> EXERCISE PROMPT
The entries are to be repeated exactly, with all pictures omitted.

> GIVEN INFORMATION
********

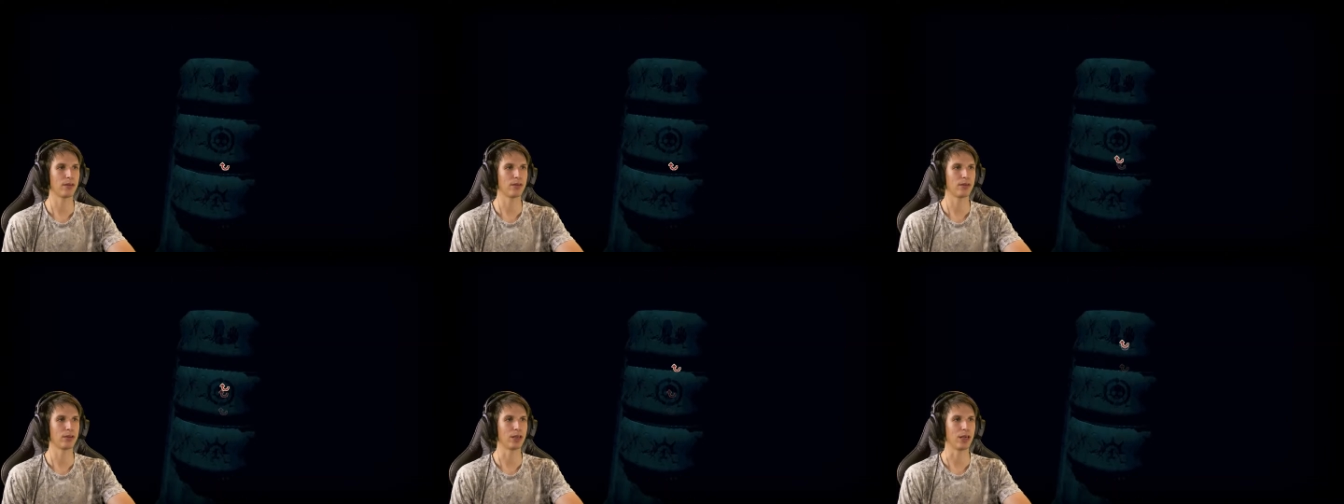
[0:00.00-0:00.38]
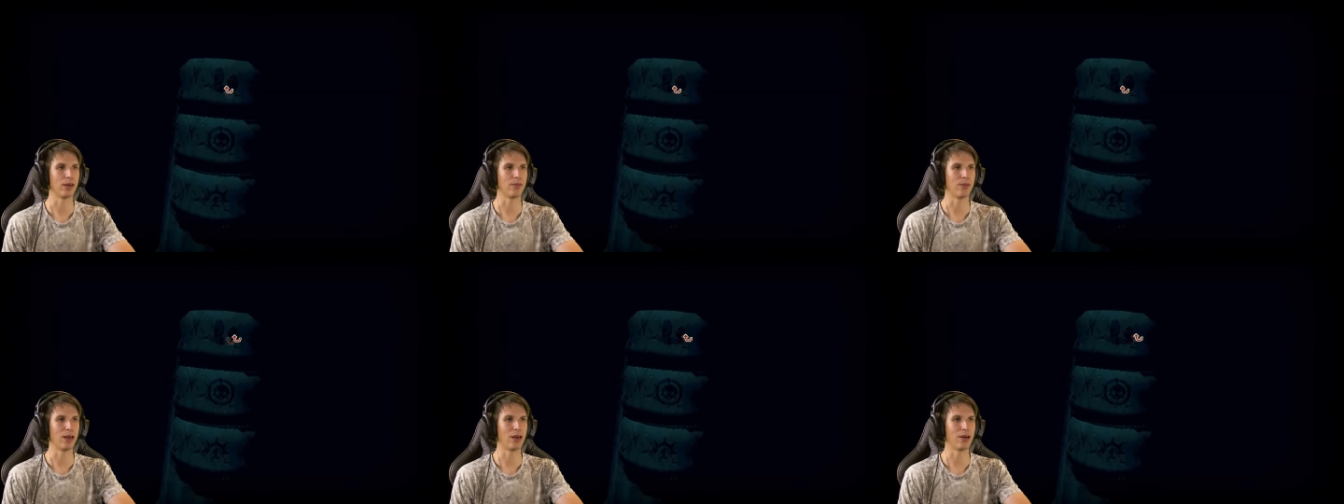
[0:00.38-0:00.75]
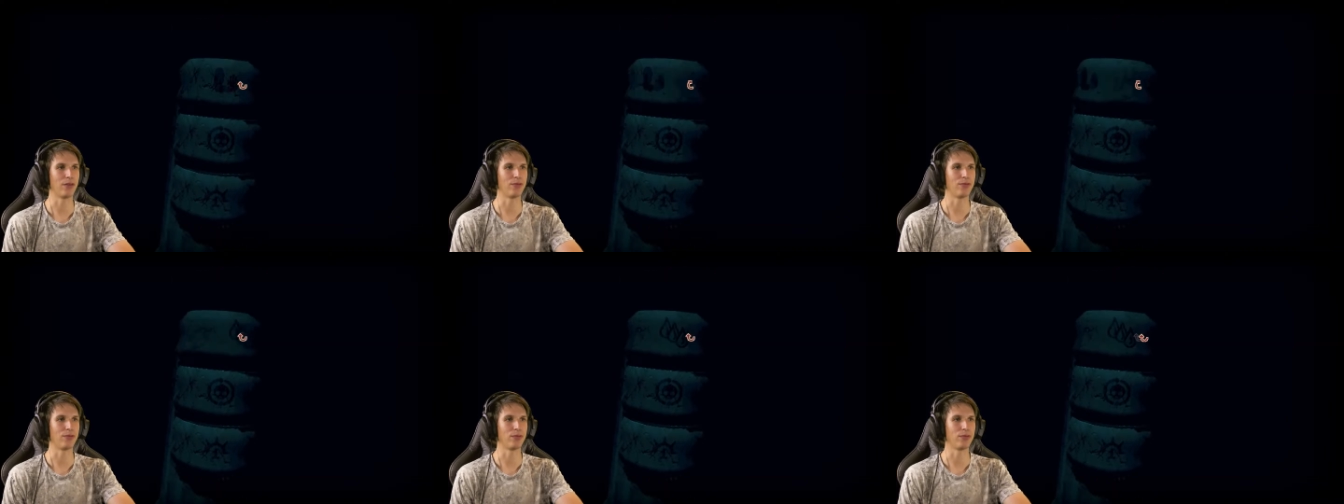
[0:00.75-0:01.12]
Okay, we
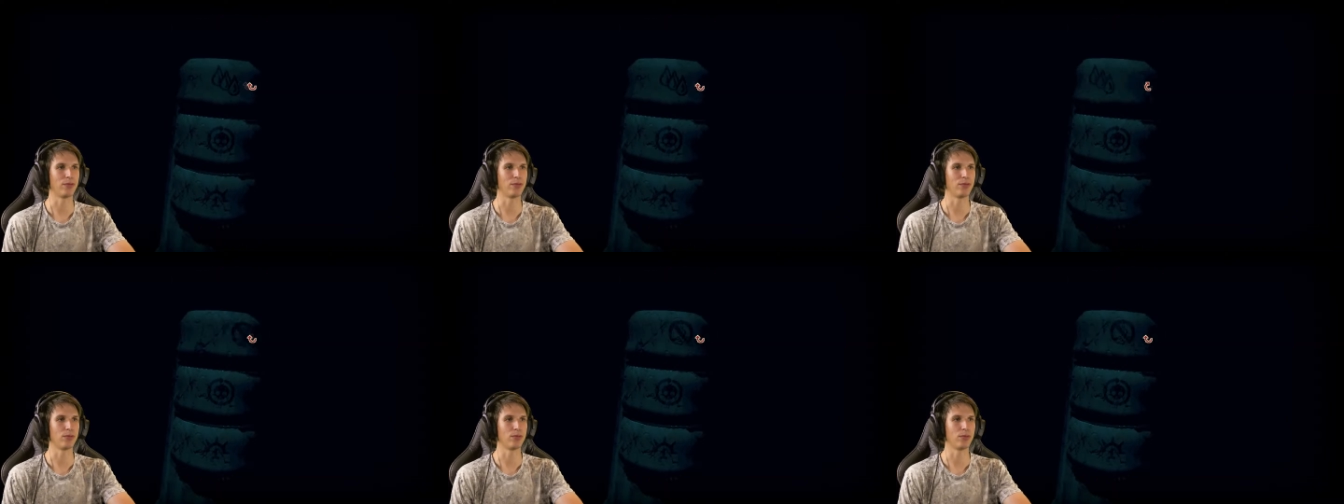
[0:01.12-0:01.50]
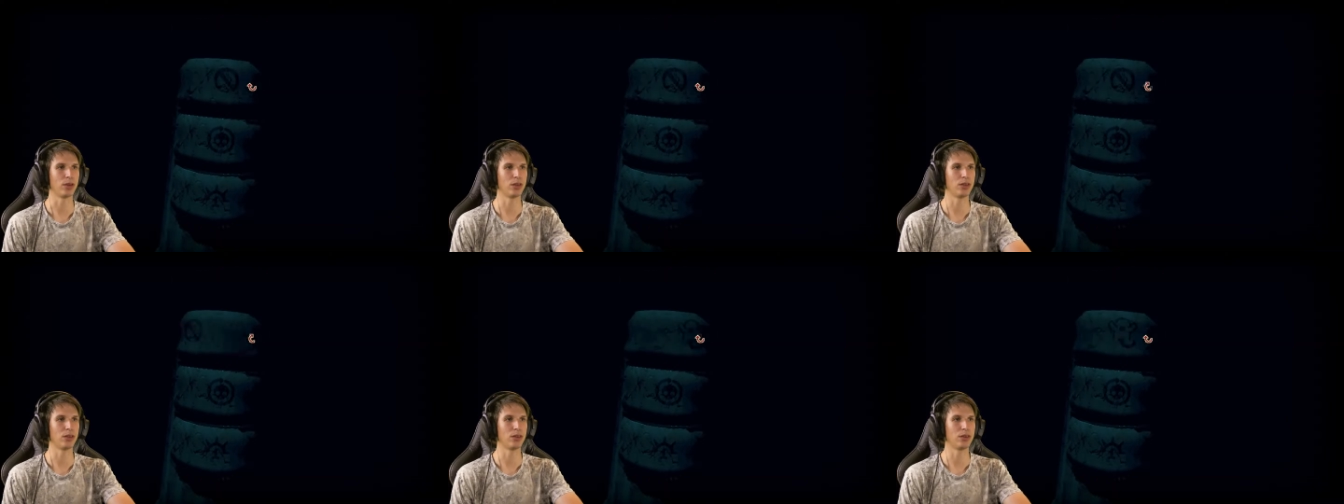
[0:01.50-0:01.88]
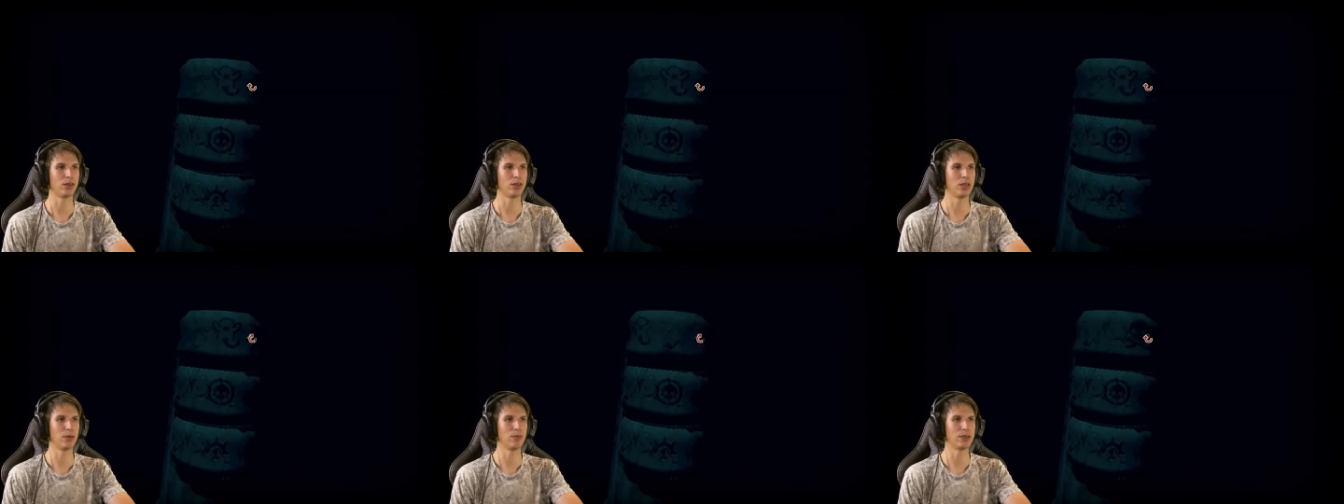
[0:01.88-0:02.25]
have... What
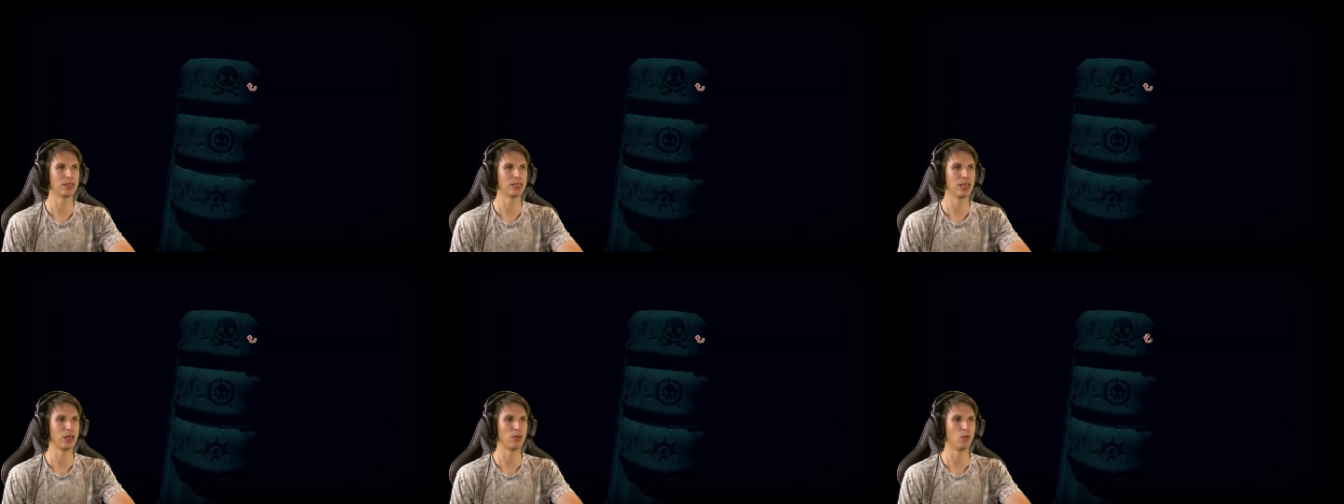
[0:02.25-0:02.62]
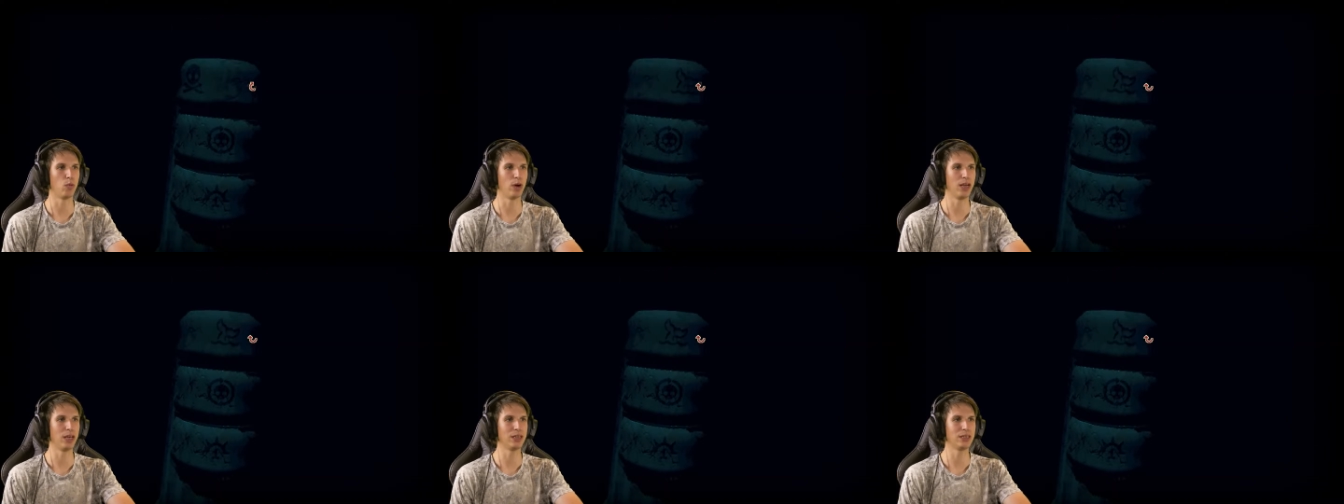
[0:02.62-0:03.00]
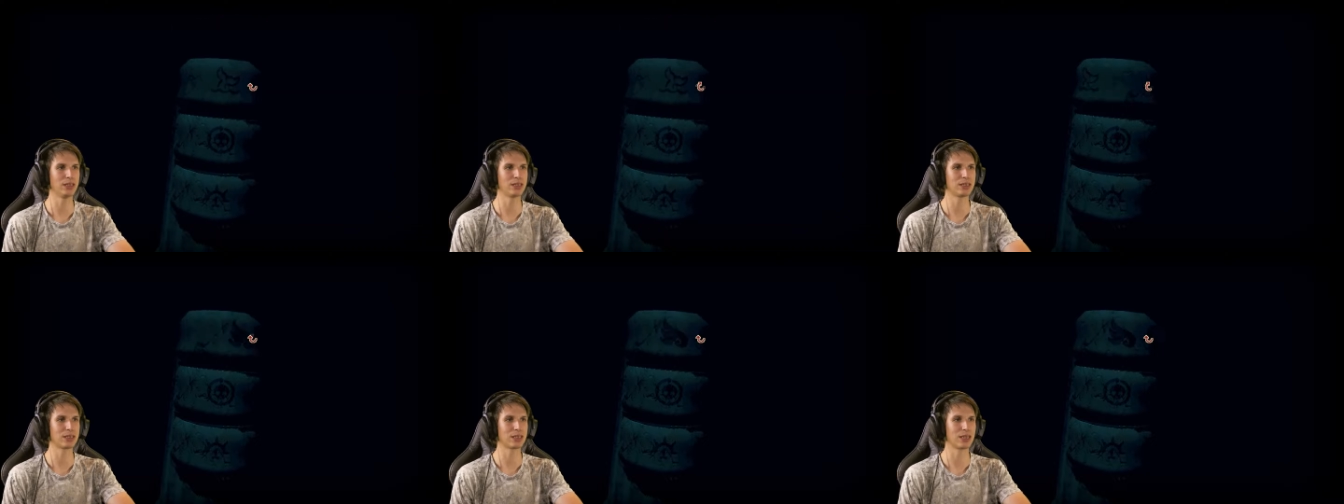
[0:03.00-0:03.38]
did we say? Wing,
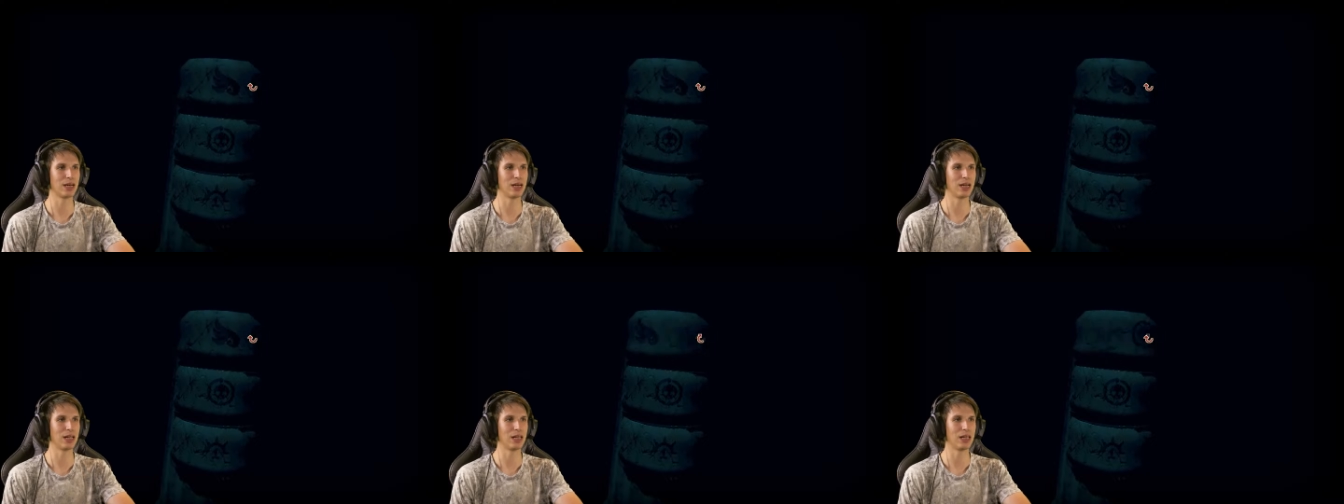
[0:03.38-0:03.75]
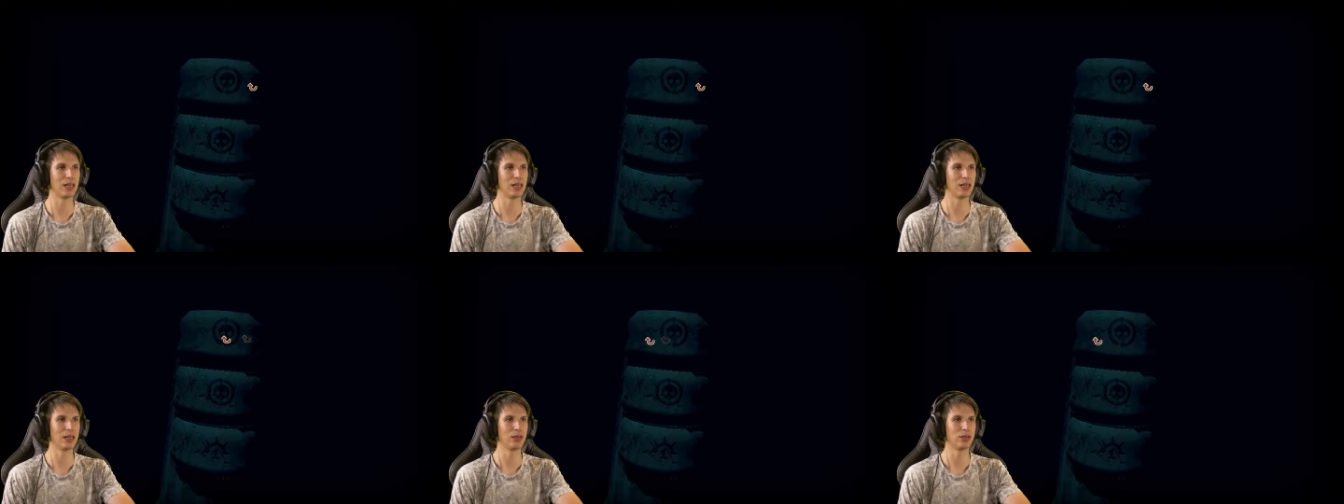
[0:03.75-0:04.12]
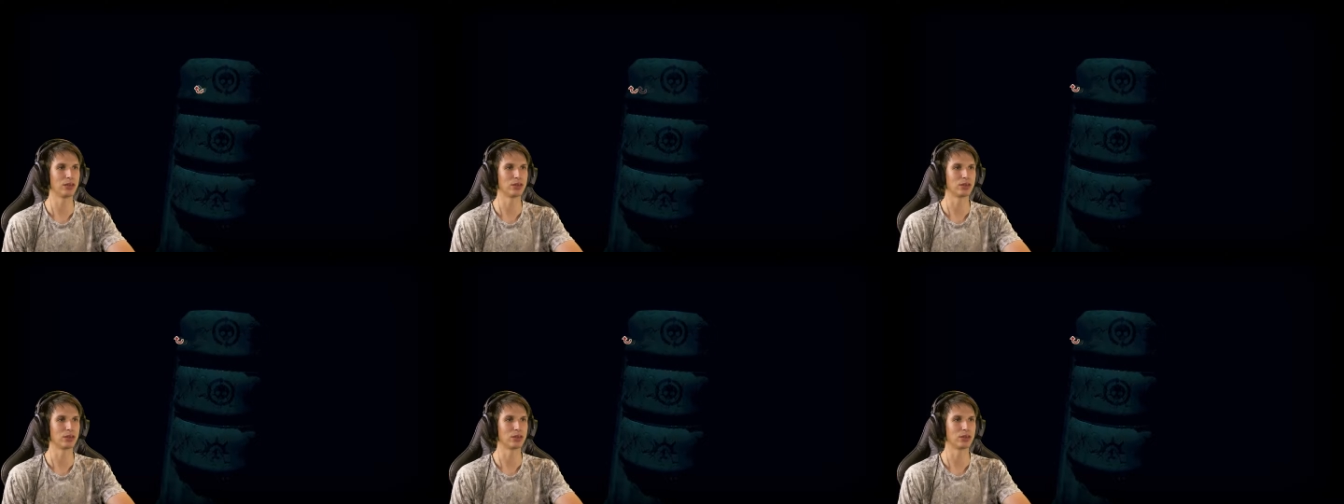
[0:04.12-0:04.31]
skull...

********

> SOLUTION TO THIS PROBLEM
[0:00.00-0:00.38]
[0:00.38-0:00.75]
[0:00.75-0:01.12]
Okay, we
[0:01.12-0:01.50]
[0:01.50-0:01.88]
[0:01.88-0:02.25]
have... What
[0:02.25-0:02.62]
[0:02.62-0:03.00]
[0:03.00-0:03.38]
did we say? Wing,
[0:03.38-0:03.75]
[0:03.75-0:04.12]
[0:04.12-0:04.31]
skull...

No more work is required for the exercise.